**RECORD SET**
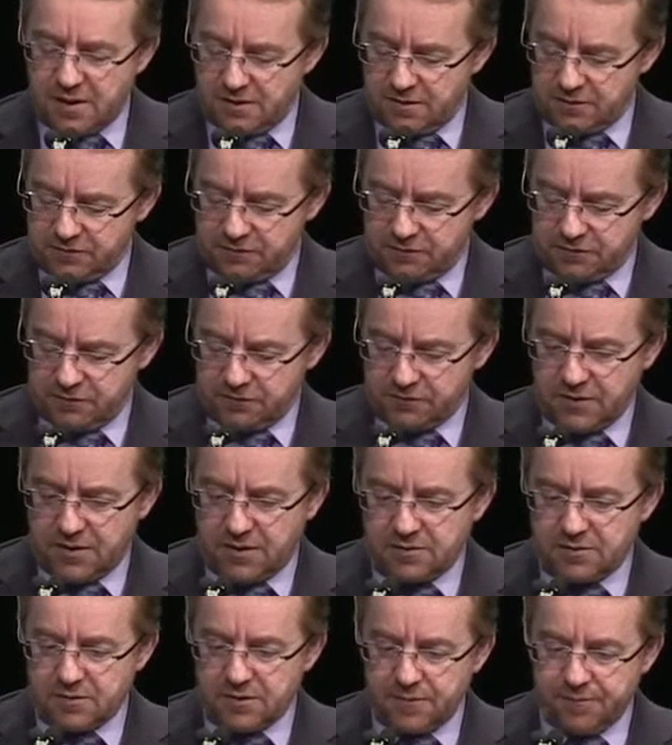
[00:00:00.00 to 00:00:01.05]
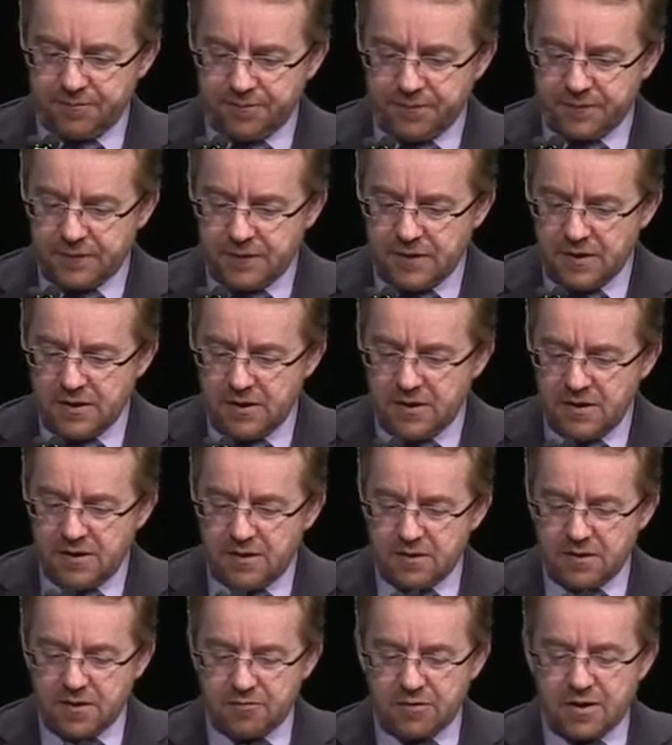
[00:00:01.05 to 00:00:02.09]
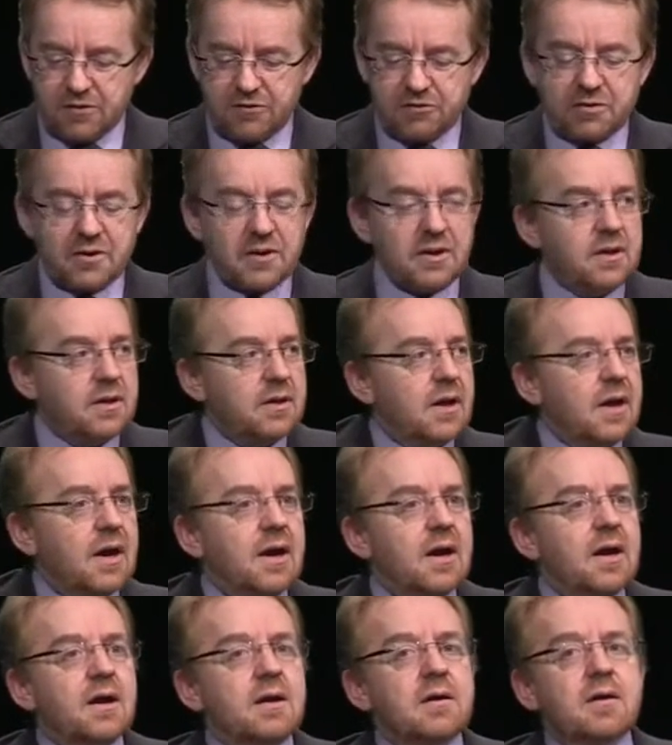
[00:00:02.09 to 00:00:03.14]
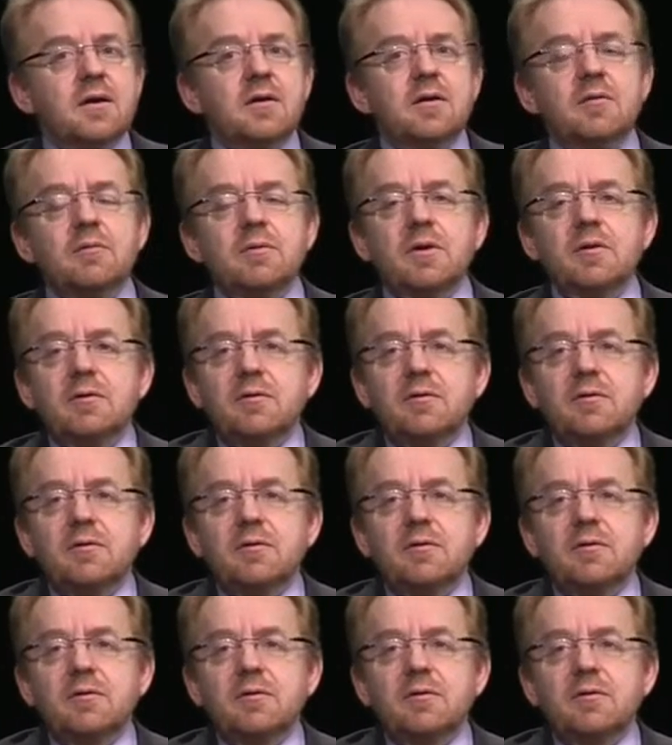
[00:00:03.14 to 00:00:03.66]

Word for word: areas of society. Now, eventually, uh, uh,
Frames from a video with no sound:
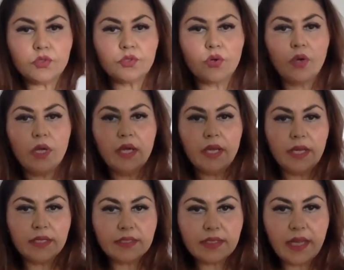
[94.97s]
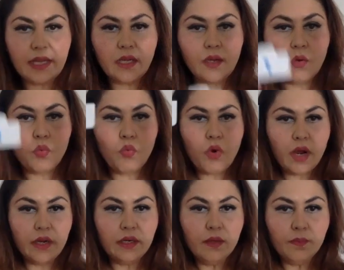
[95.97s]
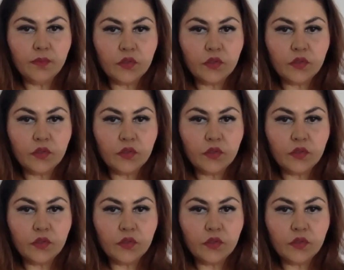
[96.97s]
So it's like one.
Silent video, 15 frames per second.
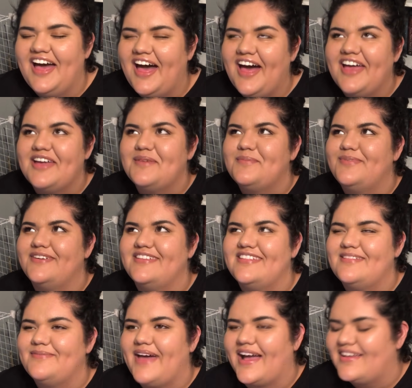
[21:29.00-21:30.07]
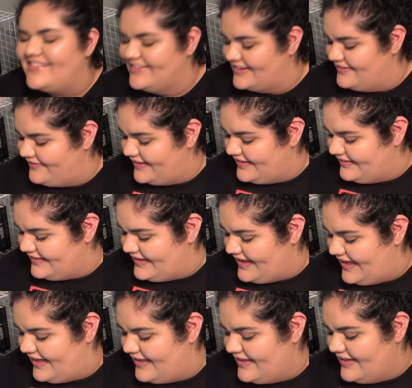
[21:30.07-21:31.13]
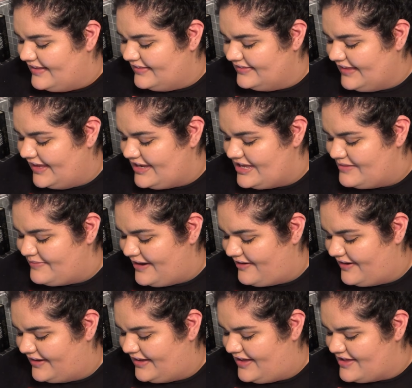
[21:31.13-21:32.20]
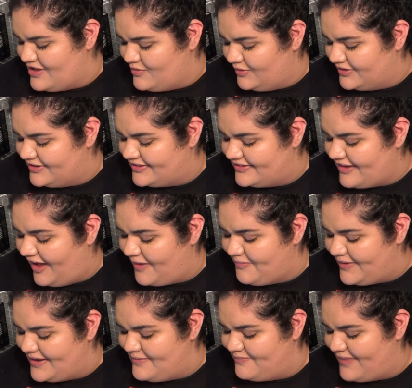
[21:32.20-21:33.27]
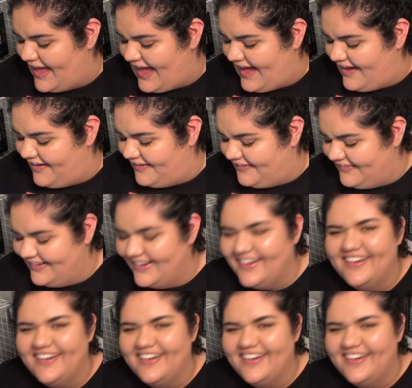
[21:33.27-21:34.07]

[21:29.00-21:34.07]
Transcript: I am Prince Maxon of Illéa, Lady America. You will stop and bow."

**AIM OF THE EXERCISE**
Transcribe every line from the one containing "[00:00:01.05 to 00:00:02.09]" to the end of the listing, exactly and exclusively. Do not carry any picture over.

**ANSWER TO THE PROBLEM**
[00:00:01.05 to 00:00:02.09]
[00:00:02.09 to 00:00:03.14]
[00:00:03.14 to 00:00:03.66]

Word for word: areas of society. Now, eventually, uh, uh,
Frames from a video with no sound:
[94.97s]
[95.97s]
[96.97s]
So it's like one.
Silent video, 15 frames per second.
[21:29.00-21:30.07]
[21:30.07-21:31.13]
[21:31.13-21:32.20]
[21:32.20-21:33.27]
[21:33.27-21:34.07]

[21:29.00-21:34.07]
Transcript: I am Prince Maxon of Illéa, Lady America. You will stop and bow."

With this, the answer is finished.